働く姿勢をなるべく見せる。アドバイスはしても、レールはひかない

―― オンとオフはどのように切り替えていますか?

諏訪 家に仕事は持ち込まないようにしています。一方で、息子には私が働いている姿勢をなるべく見せようと思っています。なぜなら、私も父が働いている姿勢をみてきたから。家では優しくて面白い父が、一歩外に出ると“社長”で、身だしなみやオーラが違う。人との関わり方やコミュニケーション術など、直に見て学ぶことができました。

 私自身も、家だと寝ているか踊っているかのどちらかだ、と息子は言っています。だから、一緒に取引先に行って駐車場で待たせたり、タイに視察に行くときに連れて行ったりしました。

 だからといって、父が私に「後を継いで欲しい」と言ったことがなかったように、私も息子に「会社を継いで」と言ったことはありません。息子にはやりたいことをやらせてあげたい、良き相談相手でフォロワーになろうと思っています。アドバイスはするけれど、決してレールはひかない。何かに夢を持って人生を楽しんでもらいたいと思います。

―― お父様の影響は大きいのですね。

諏訪 やはり蛙の子は蛙。父の真似をしていますね。父は忙しかったので、年に2回くらいしか一緒に食事をできませんでした。その分、思い出も強烈(笑)。だから、愛情は時間の長さではなく深さ。どれだけ子どもの記憶に残すか。私はそれに命をかけて子育てをしています。

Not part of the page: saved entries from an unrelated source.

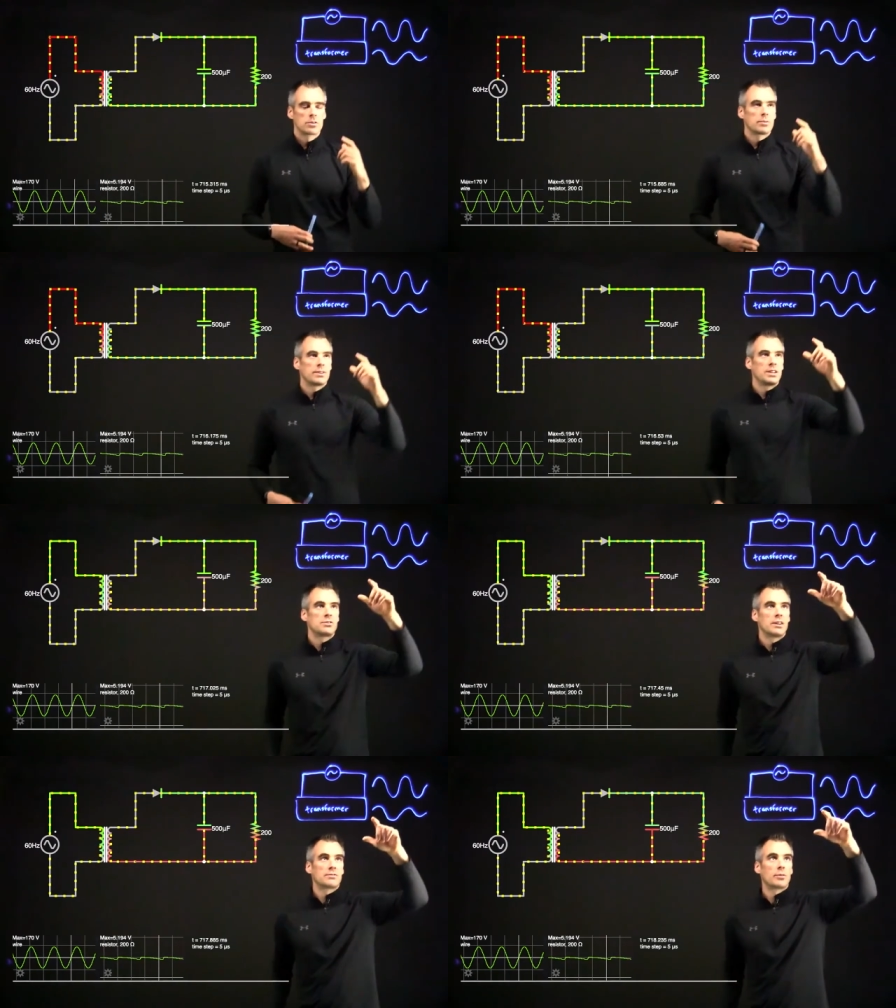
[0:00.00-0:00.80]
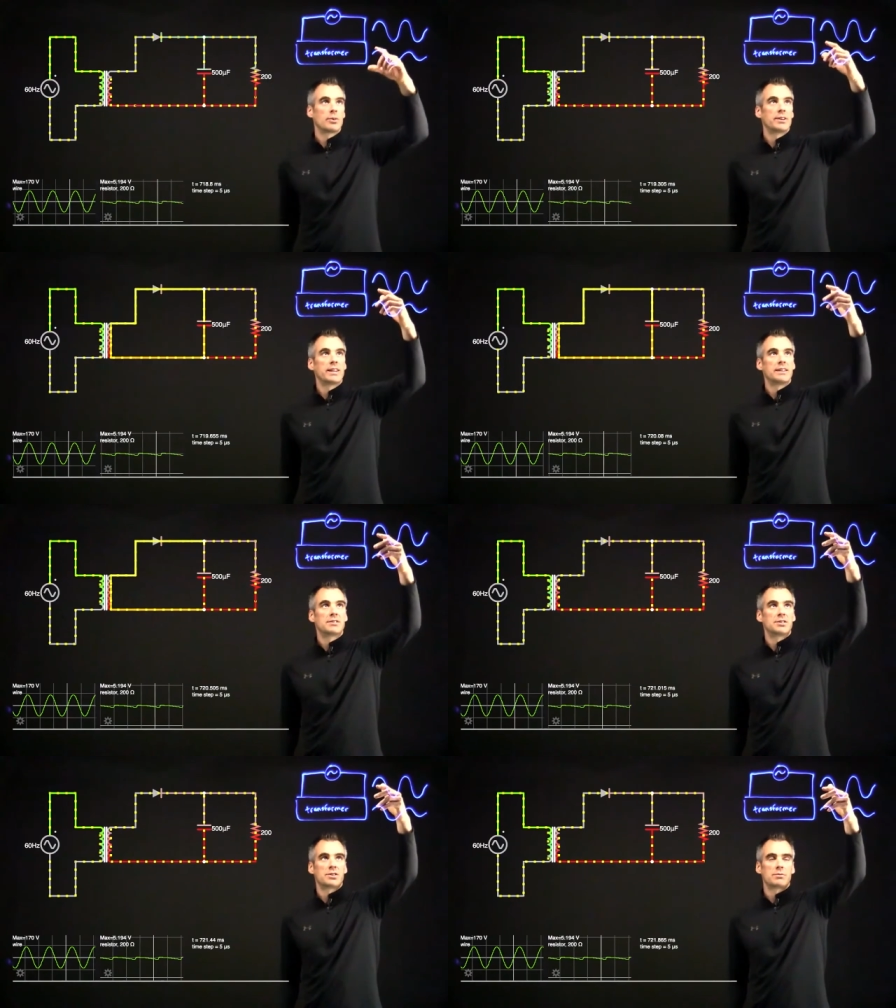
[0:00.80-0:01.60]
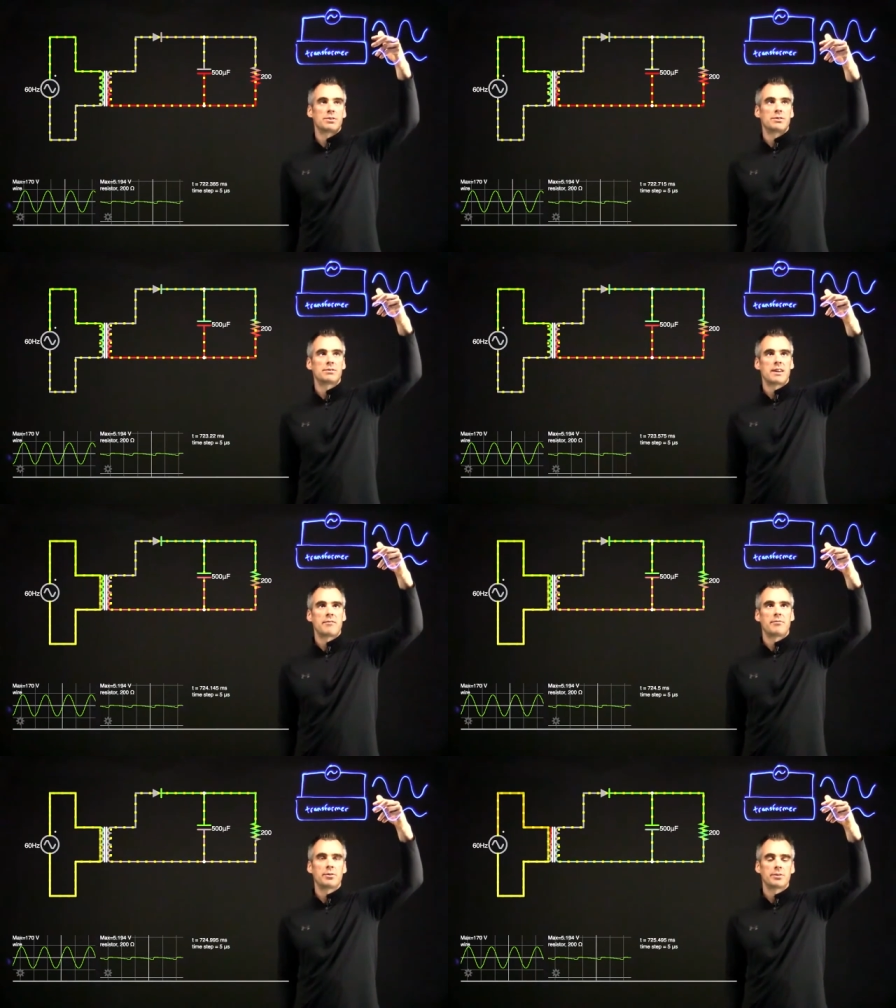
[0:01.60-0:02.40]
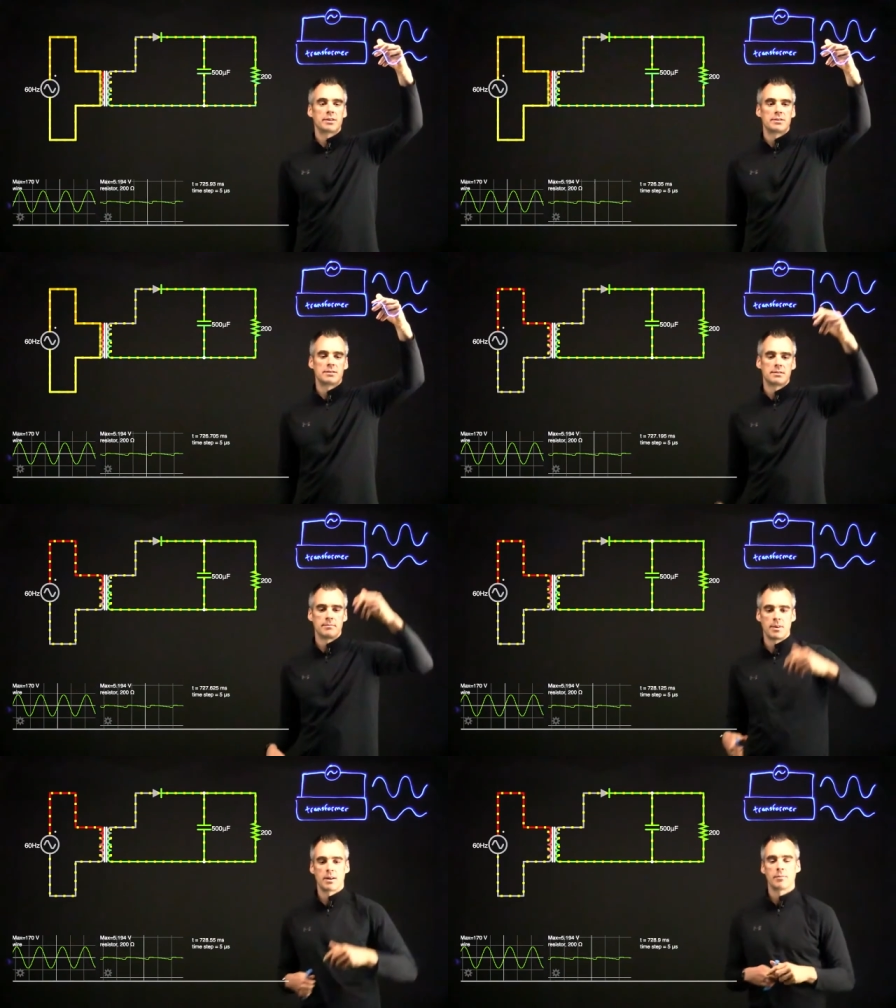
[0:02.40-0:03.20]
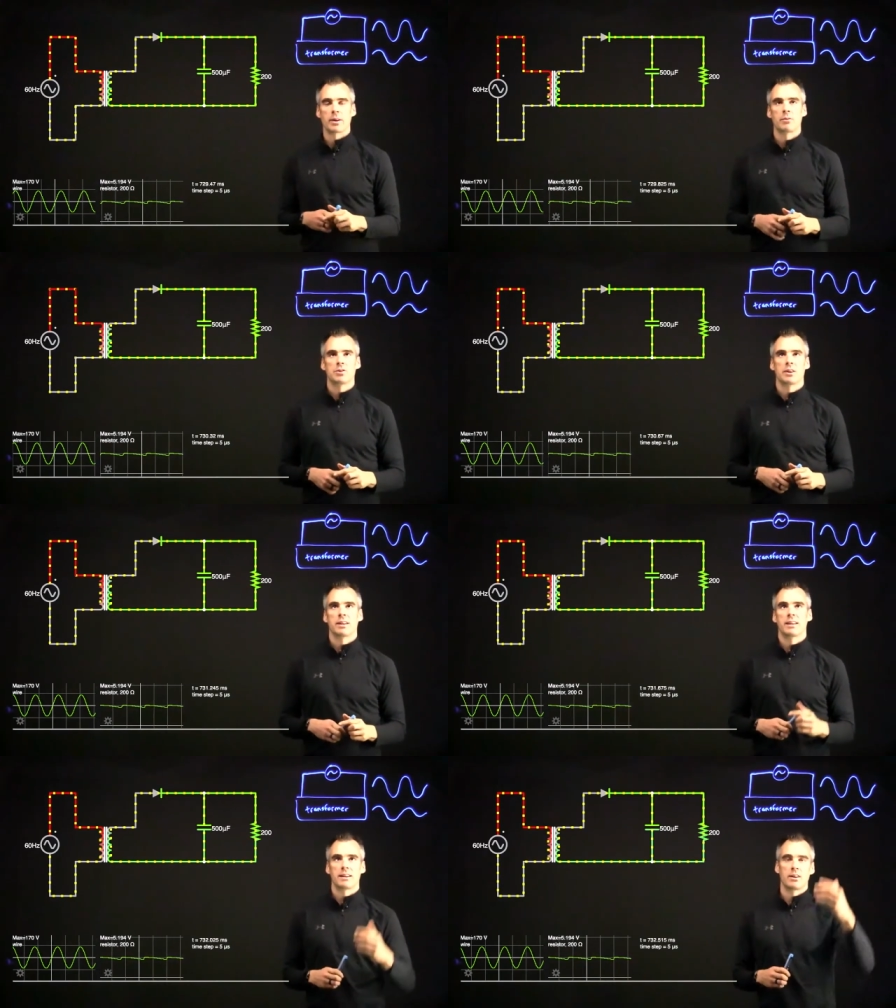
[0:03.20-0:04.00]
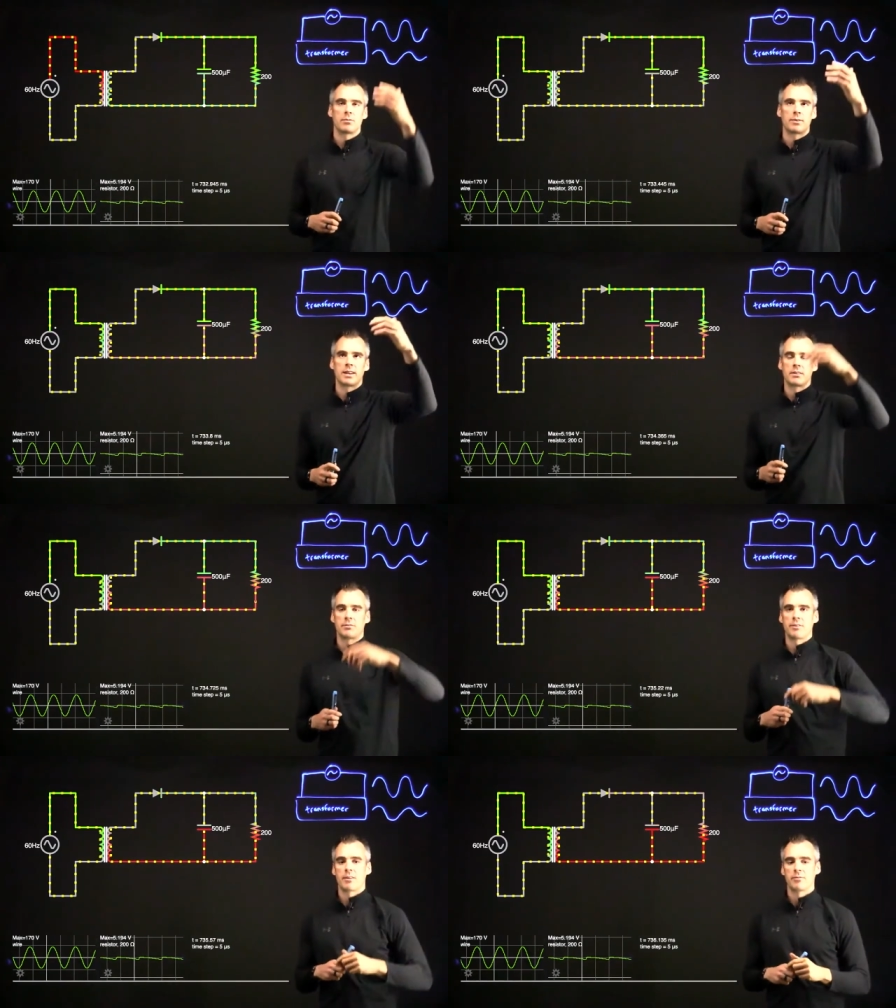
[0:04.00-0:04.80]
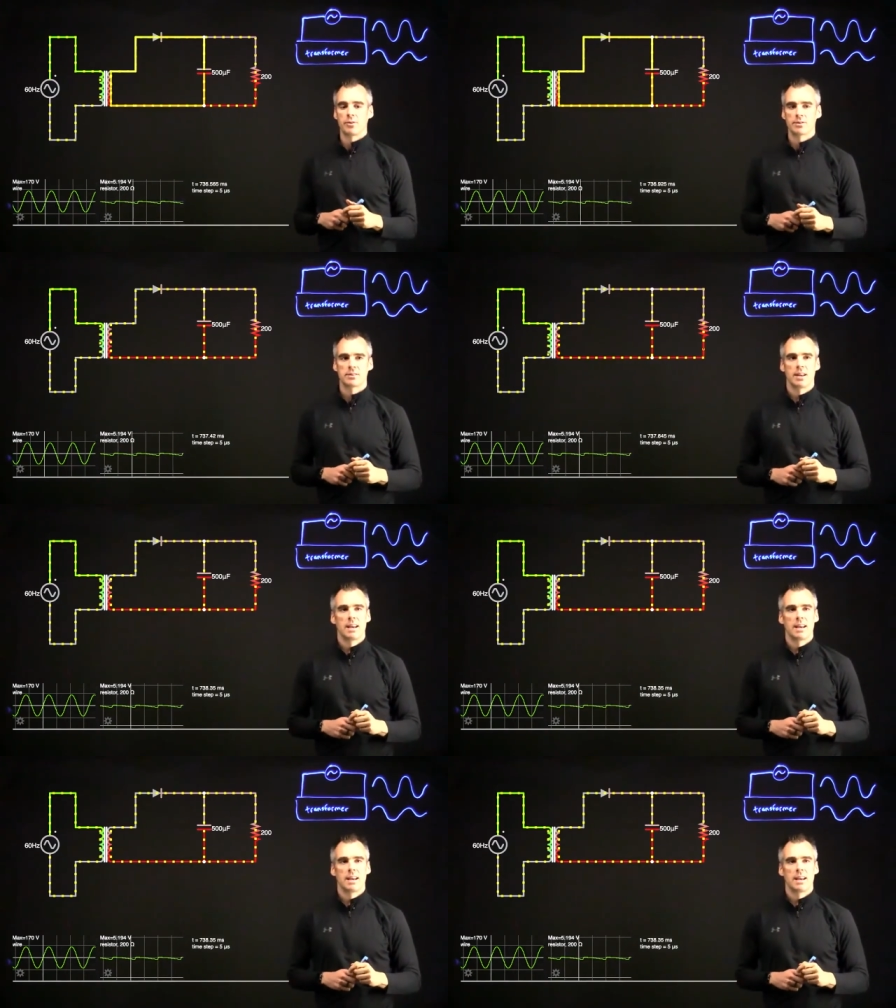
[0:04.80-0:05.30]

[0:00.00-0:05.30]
what that transformer did is just reduce that voltage, like we were trying to get it all the way down to 5 volts.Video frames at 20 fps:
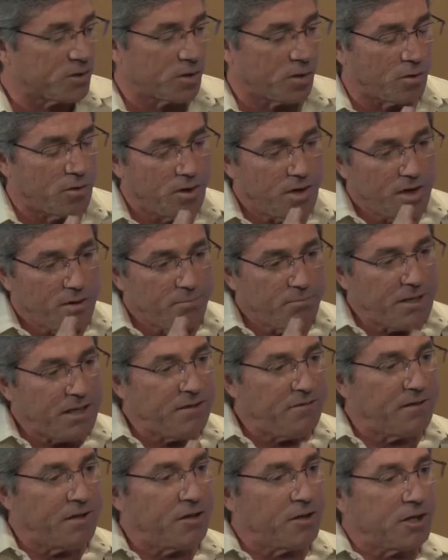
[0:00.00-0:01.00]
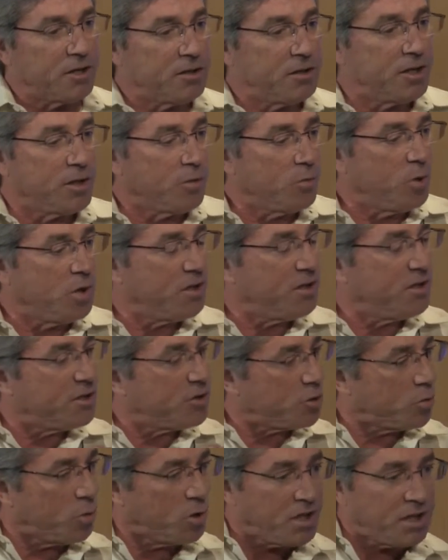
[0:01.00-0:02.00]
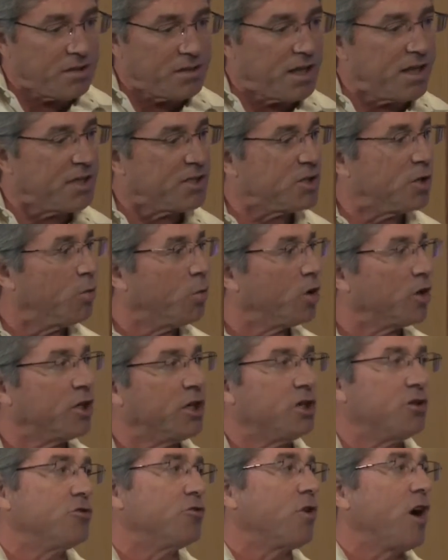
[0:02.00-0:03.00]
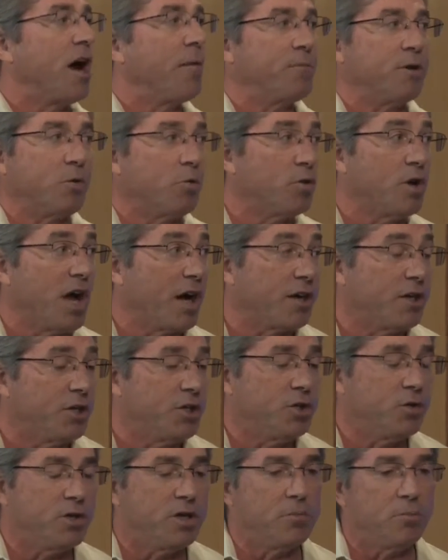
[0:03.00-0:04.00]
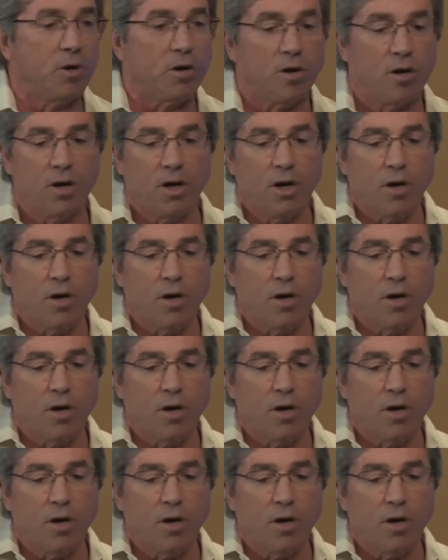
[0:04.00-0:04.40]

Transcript: So being very clear, what are the 20 things that we're going to drop, that we're not going to do anymore?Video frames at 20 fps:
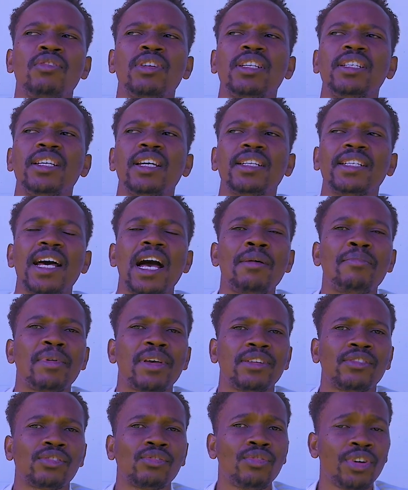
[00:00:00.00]
did it
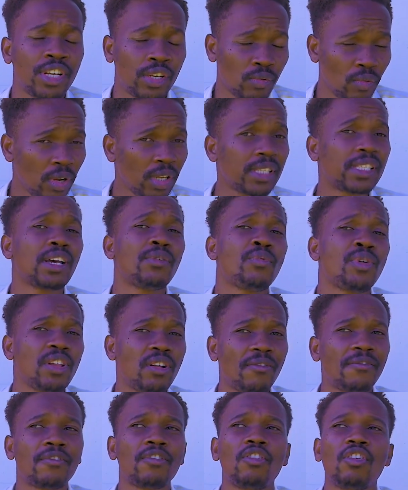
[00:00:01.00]
happen? So it was the will
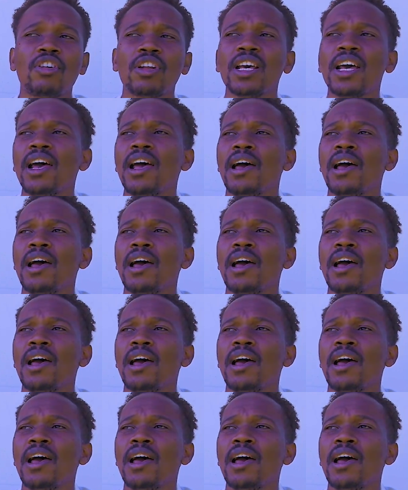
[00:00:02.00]
of God,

 先日息子が20歳になり、2人で食事をしたのもその1つ。その時初めて、息子が産まれた経緯を話したんです。息子からは、いままで育ててきてくれてありがとうと言われました。お互いこれからは人生を楽しくするために、精一杯生きていきましょう、と2人で約束を交わしました。いい記念日になりました。

―― もう20歳なのですね。

諏訪 いまは大学で国際社会を学んでいます。そのなかの経営の授業で書いたレポートが、友達と違っていてなぜだろう、という議論になりました。

 内容は、ある洋服店があり、自分はその隣に洋服店を開業しようと思っている。資金など様々な状況がある中、あなたはその隣に開業するか?というものでした。みんなは開業すると答えたけれど、息子は開業しないと答えました。なぜ開業しないのか、と聞いたら、すでにお店があるから、と。それは2代目、3代目の考え方なんですよね。つまり、守り。

 すでに店舗があるなら、リスクの方が高いと考える。だけど、そうじゃない。マーケティングを行い、相乗効果が期待できるものであればゴーをかけてもいい。マイナス要因があれば、引くべきである、とアドバイスしました。

 息子と経営の話をすることができるようになり、うれしいですね。私自身は父とはできなかったので。息子の友達が週末泊まりにくると、一緒に経営論や恋愛論など話しています。

―― 諏訪さんと息子さんは似ているタイプですか?

諏訪 私は理論派ですが、息子は感覚派。私と夫がケンカをすると、お互い理系同士なので理詰めになり、面倒くさいです。お互い言っていることは似ていても、言い方や根拠が違うとぶつかる。最終的には息子が出てきて、言っていることは同じじゃない?といってケンカが終わるんです(笑)。いい潤滑油になっています。